Data supplied —

——————

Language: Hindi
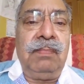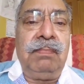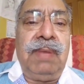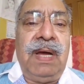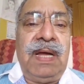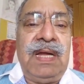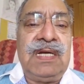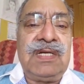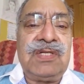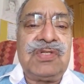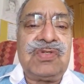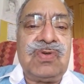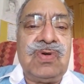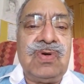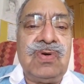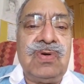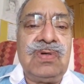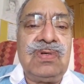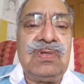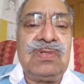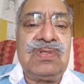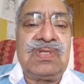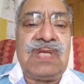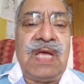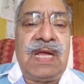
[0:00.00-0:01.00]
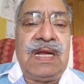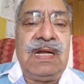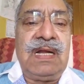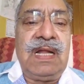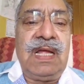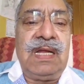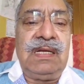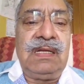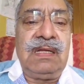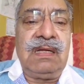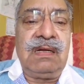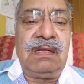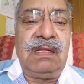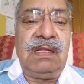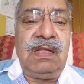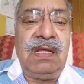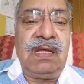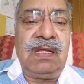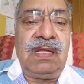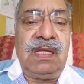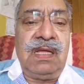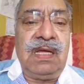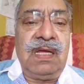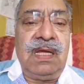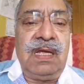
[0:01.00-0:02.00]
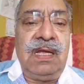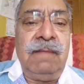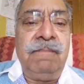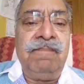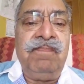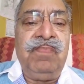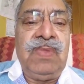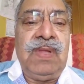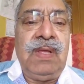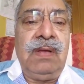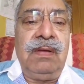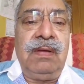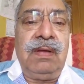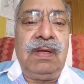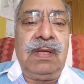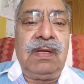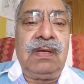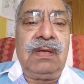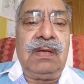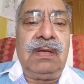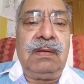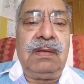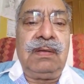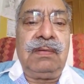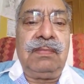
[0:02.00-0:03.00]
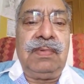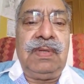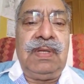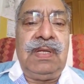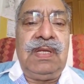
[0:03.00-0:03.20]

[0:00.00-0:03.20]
बायर्स को साइडलाइन कर दिया गया है आ,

——————

Task statement —
Restate the material above word for word, so that nothing changes except that the pictures are gone.

Solution for this problem —
Language: Hindi
[0:00.00-0:01.00]
[0:01.00-0:02.00]
[0:02.00-0:03.00]
[0:03.00-0:03.20]

[0:00.00-0:03.20]
बायर्स को साइडलाइन कर दिया गया है आ,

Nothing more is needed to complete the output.